In the records below, find the line containing "(5.00 s to 5.58 s)" and repeat it and every line after it exactly, without pictures.

Top of Raw data

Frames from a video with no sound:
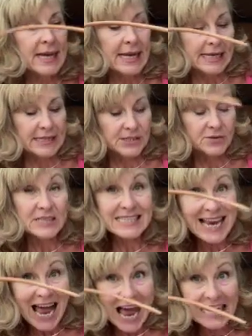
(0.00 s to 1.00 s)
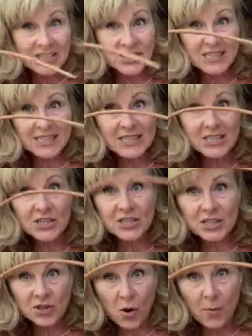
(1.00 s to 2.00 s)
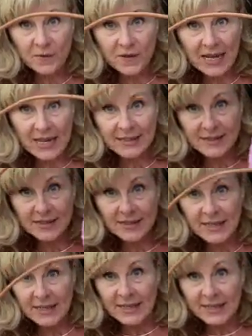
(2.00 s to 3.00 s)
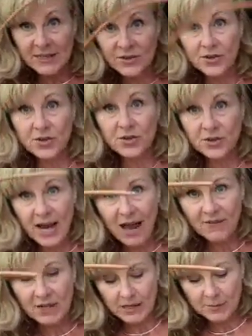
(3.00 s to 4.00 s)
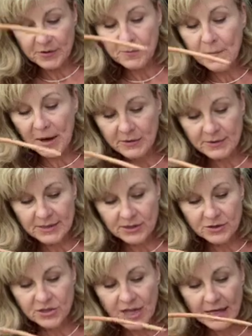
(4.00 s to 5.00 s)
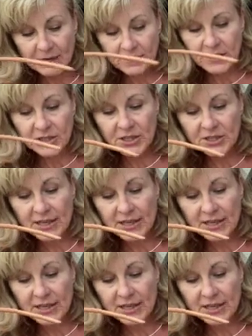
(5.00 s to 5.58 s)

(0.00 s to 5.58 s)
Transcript: is to attach it to the top of the lantern so that you can have a little bit of bounce in your jellyfish.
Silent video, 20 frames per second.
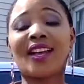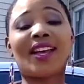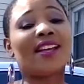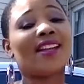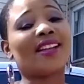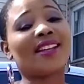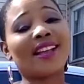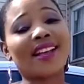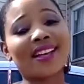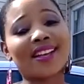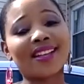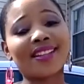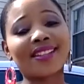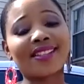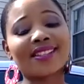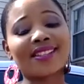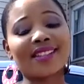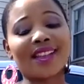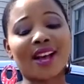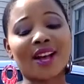And yes,
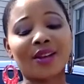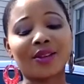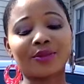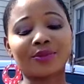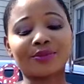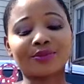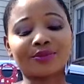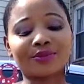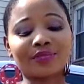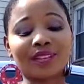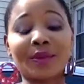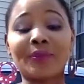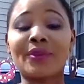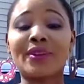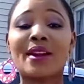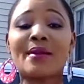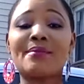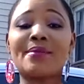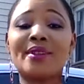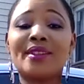I'm
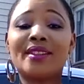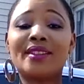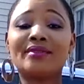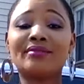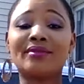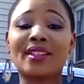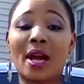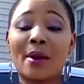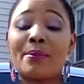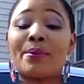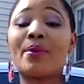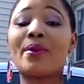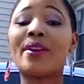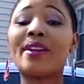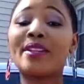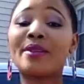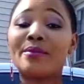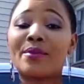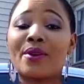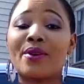gonna be
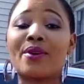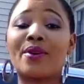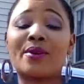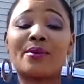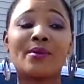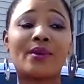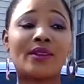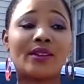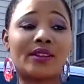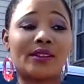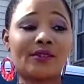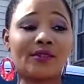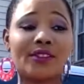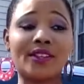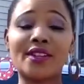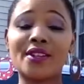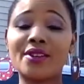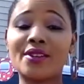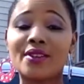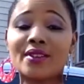uploading more and more on the
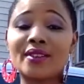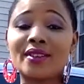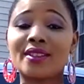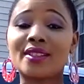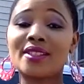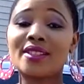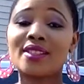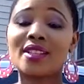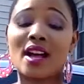videos,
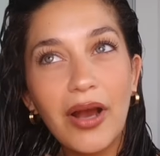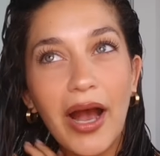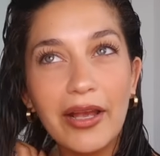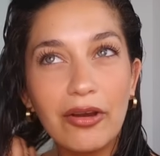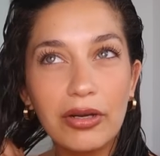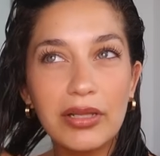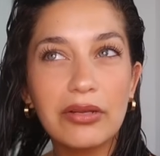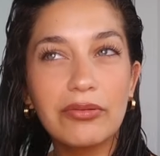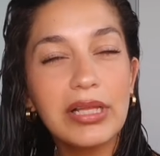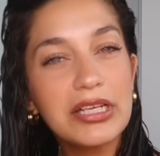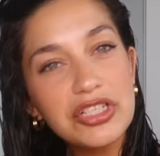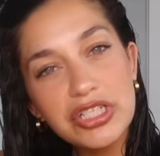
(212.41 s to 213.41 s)
I got in the
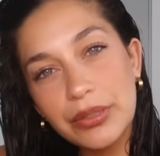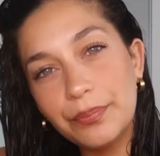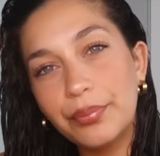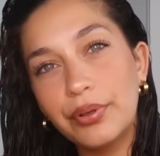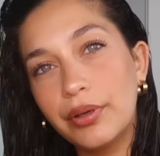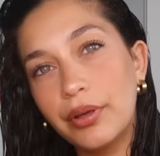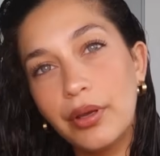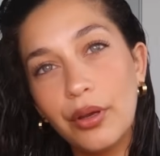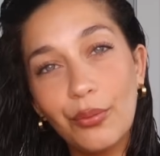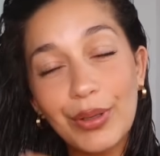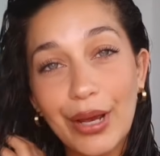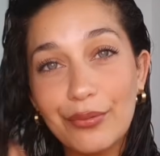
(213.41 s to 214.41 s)
relationship
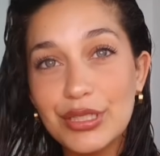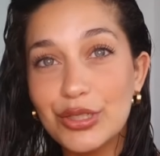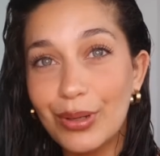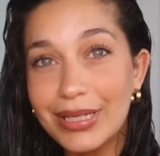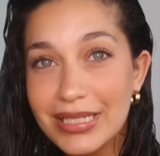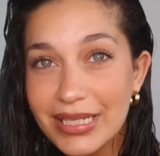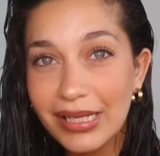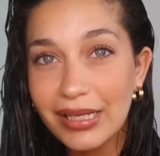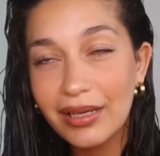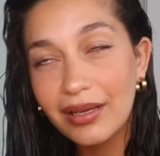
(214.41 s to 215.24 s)
when I was 20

Bottom of Raw data

→ **Reply**:
(5.00 s to 5.58 s)

(0.00 s to 5.58 s)
Transcript: is to attach it to the top of the lantern so that you can have a little bit of bounce in your jellyfish.
Silent video, 20 frames per second.
And yes,
I'm
gonna be
uploading more and more on the
videos,
(212.41 s to 213.41 s)
I got in the
(213.41 s to 214.41 s)
relationship
(214.41 s to 215.24 s)
when I was 20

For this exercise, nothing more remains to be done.